Content starts

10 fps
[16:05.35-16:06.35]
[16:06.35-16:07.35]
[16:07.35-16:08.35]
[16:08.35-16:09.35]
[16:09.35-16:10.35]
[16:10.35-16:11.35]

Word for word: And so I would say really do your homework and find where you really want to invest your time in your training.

Content ends
Content starts

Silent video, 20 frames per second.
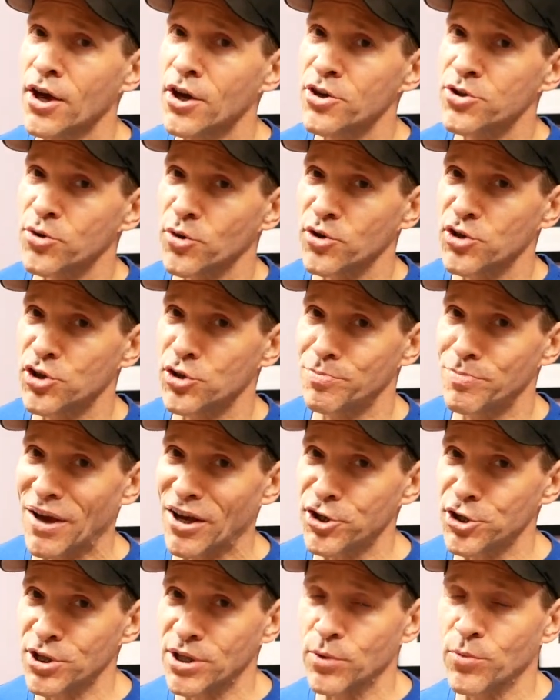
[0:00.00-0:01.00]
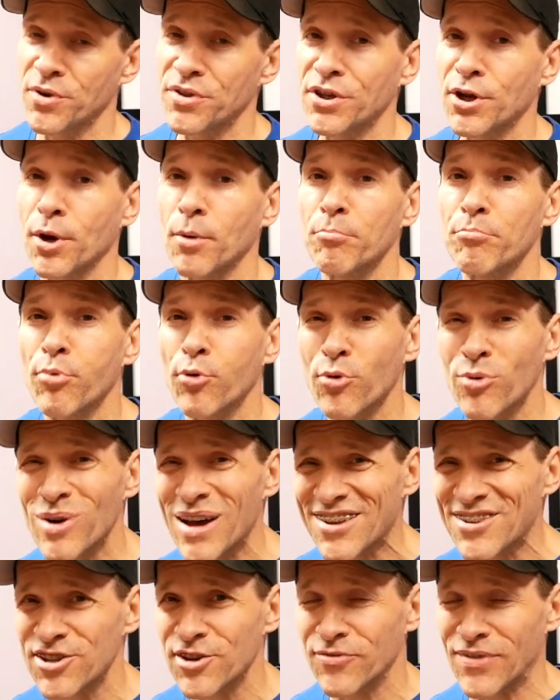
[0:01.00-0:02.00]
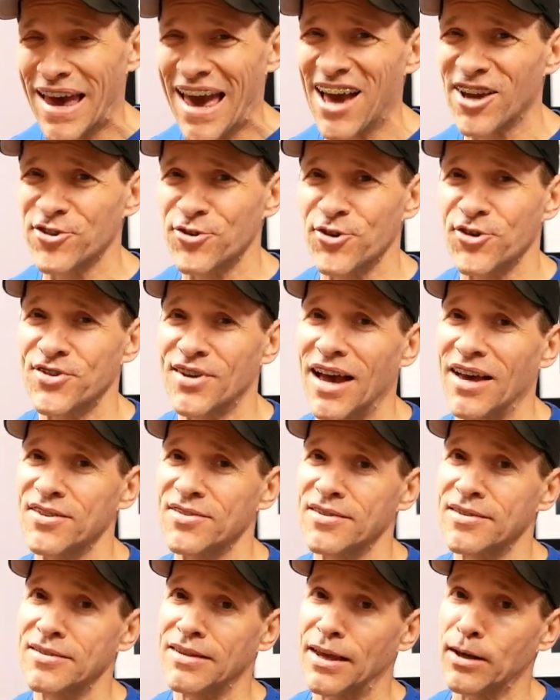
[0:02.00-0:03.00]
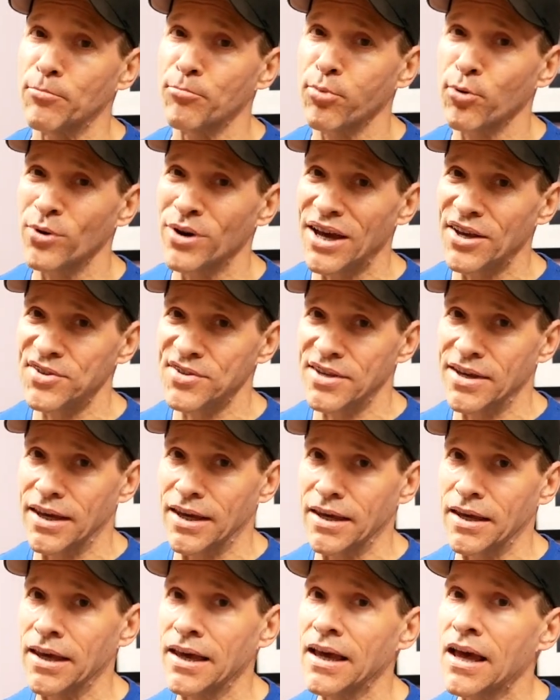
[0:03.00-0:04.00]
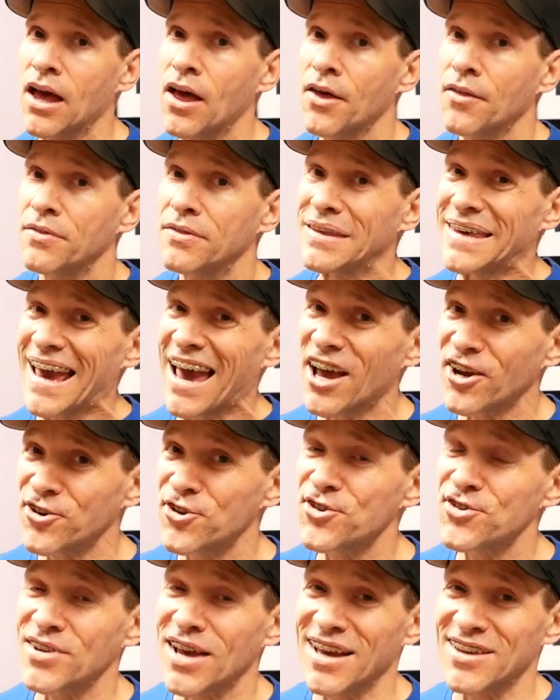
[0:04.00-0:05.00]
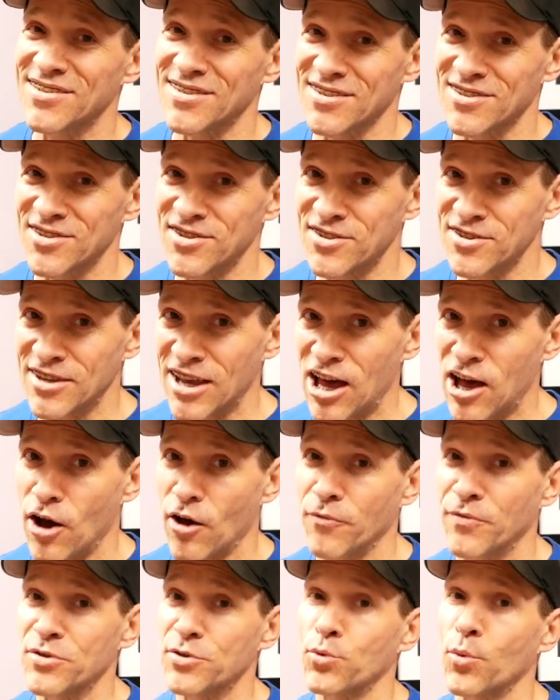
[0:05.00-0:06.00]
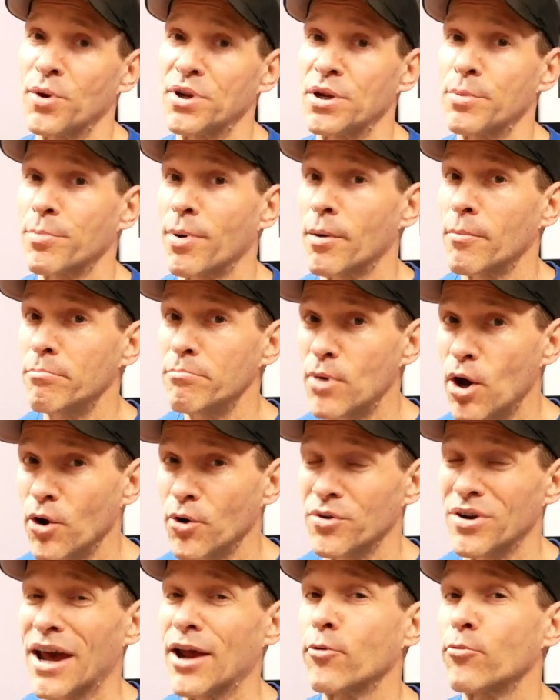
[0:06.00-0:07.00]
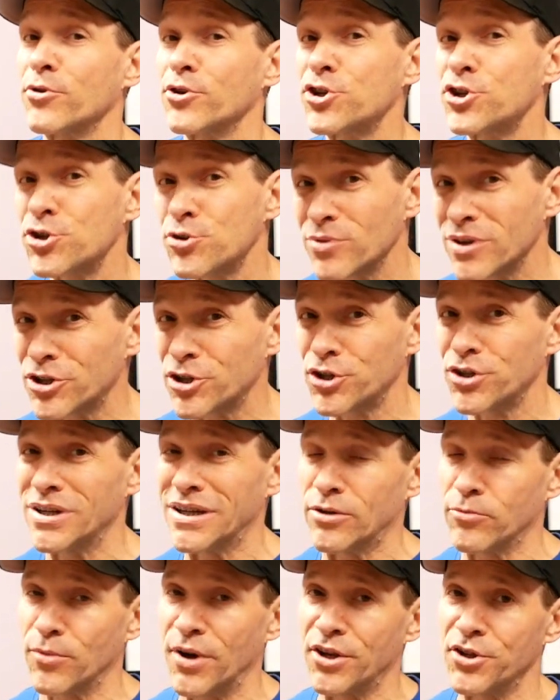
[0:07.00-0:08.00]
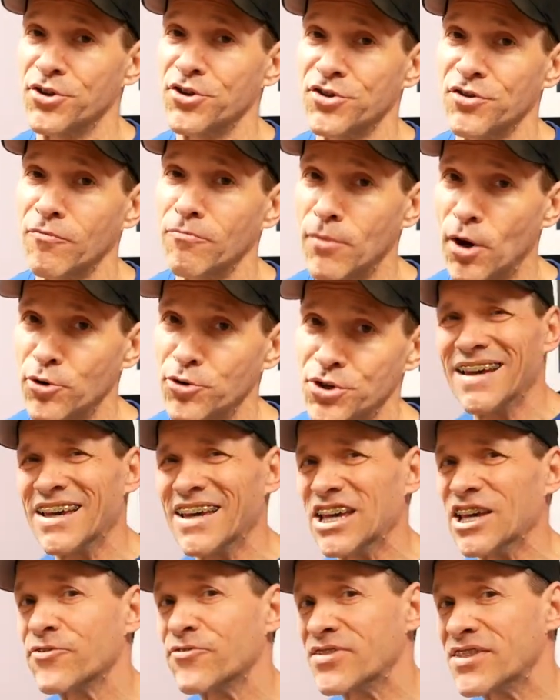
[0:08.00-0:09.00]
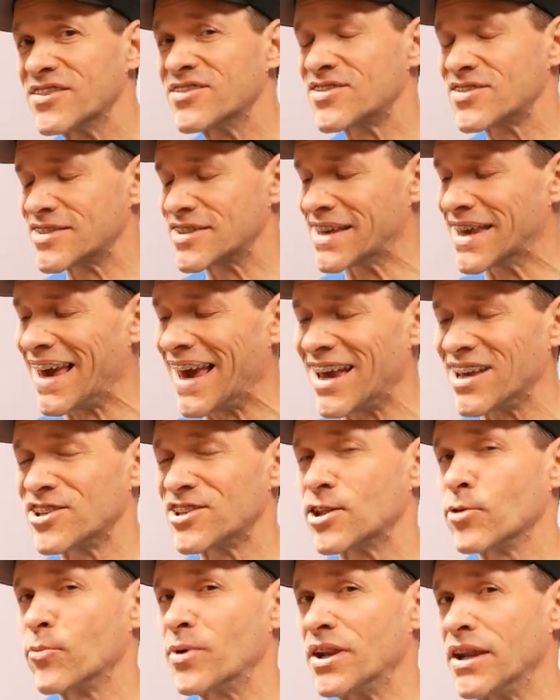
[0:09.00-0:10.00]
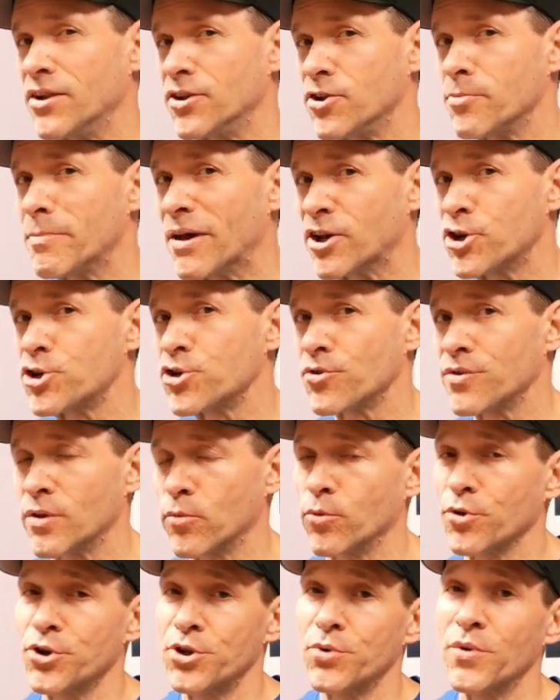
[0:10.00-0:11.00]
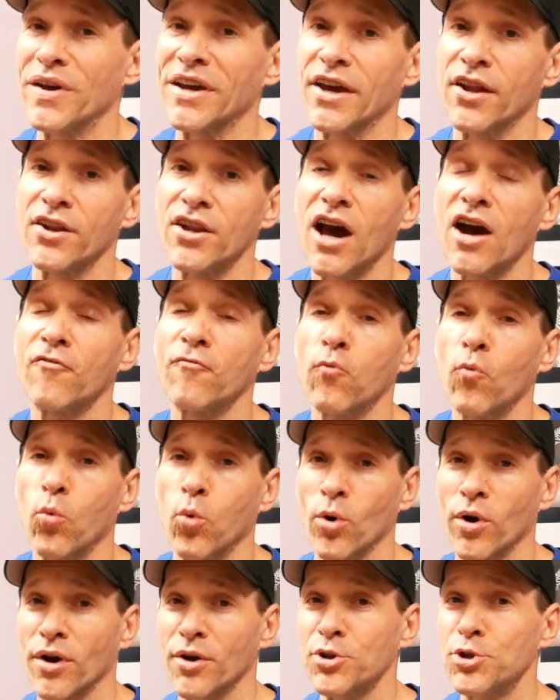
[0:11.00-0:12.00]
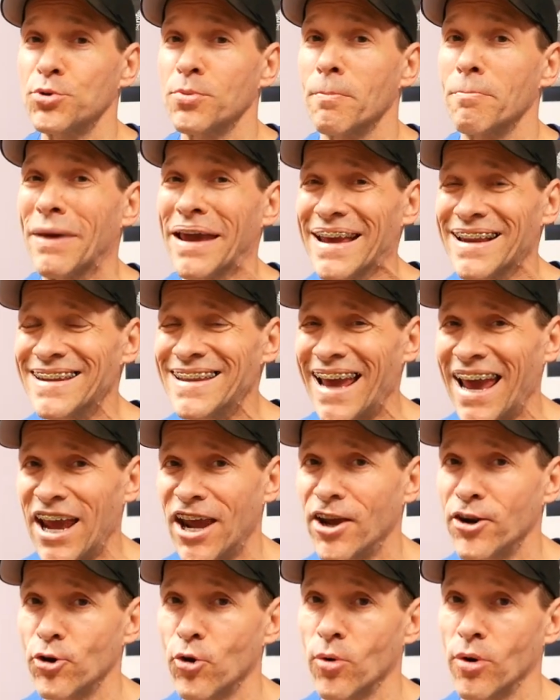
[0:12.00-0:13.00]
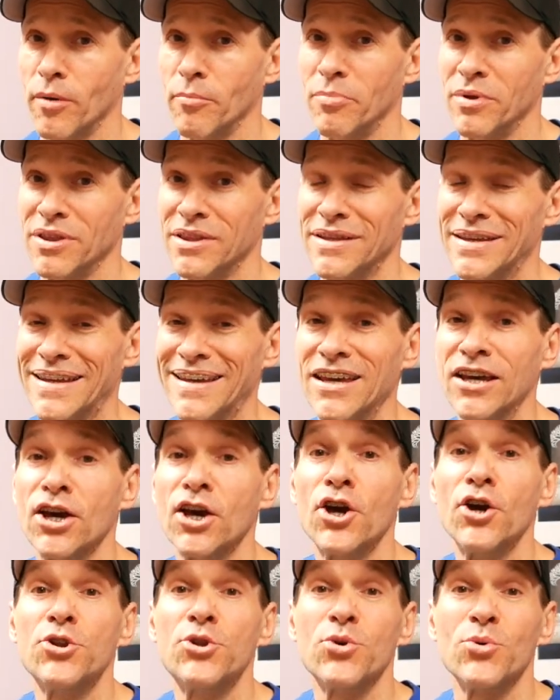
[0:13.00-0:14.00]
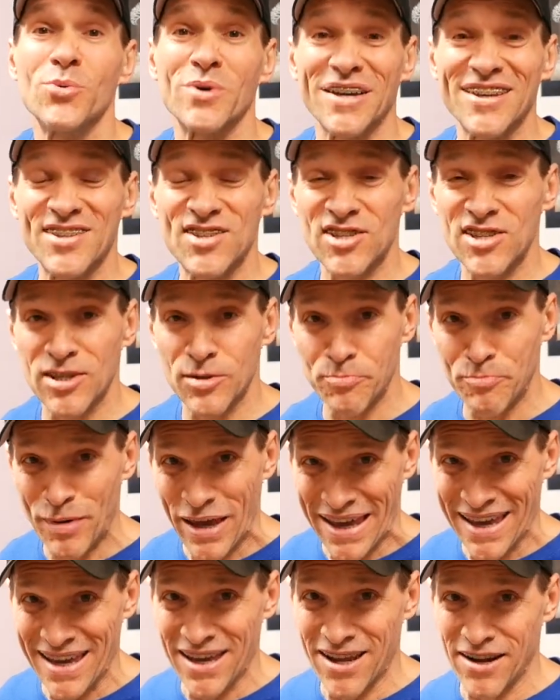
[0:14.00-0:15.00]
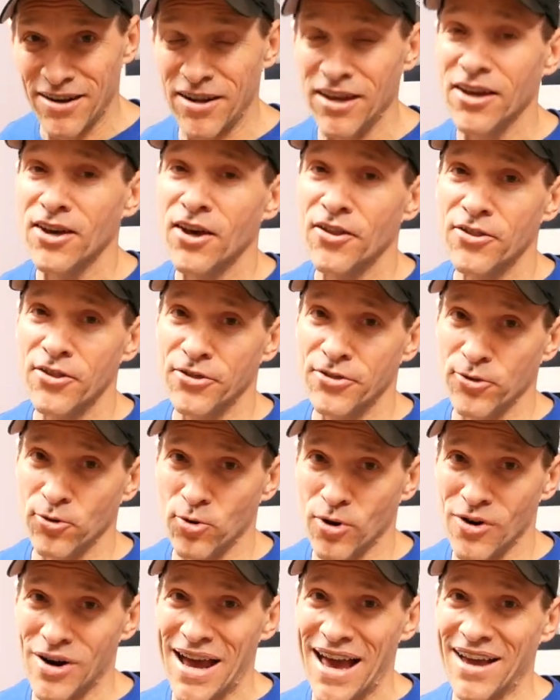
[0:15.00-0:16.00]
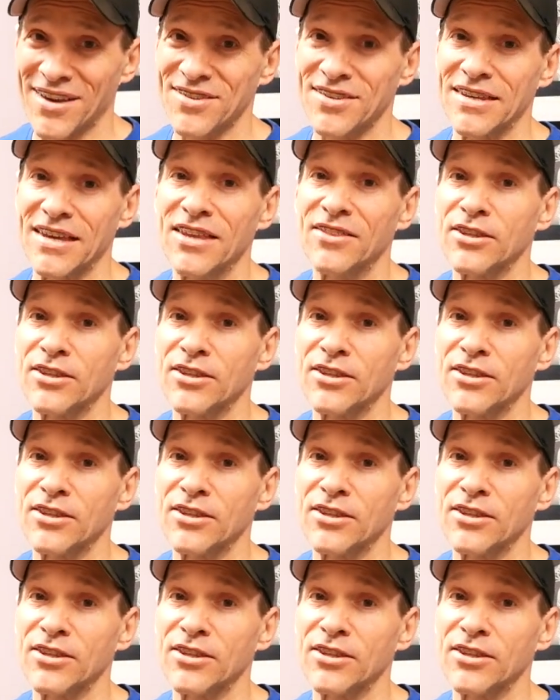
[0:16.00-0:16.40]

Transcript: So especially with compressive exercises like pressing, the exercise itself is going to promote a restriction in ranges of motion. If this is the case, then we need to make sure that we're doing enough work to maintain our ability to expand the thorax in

Content ends

What to do: Copy word for word only the lines above from the one with "[0:05.00-0:06.00]" through the one with "Transcript: So especially". Leave pictures out.

Answer section:
[0:05.00-0:06.00]
[0:06.00-0:07.00]
[0:07.00-0:08.00]
[0:08.00-0:09.00]
[0:09.00-0:10.00]
[0:10.00-0:11.00]
[0:11.00-0:12.00]
[0:12.00-0:13.00]
[0:13.00-0:14.00]
[0:14.00-0:15.00]
[0:15.00-0:16.00]
[0:16.00-0:16.40]

Transcript: So especially with compressive exercises like pressing, the exercise itself is going to promote a restriction in ranges of motion. If this is the case, then we need to make sure that we're doing enough work to maintain our ability to expand the thorax in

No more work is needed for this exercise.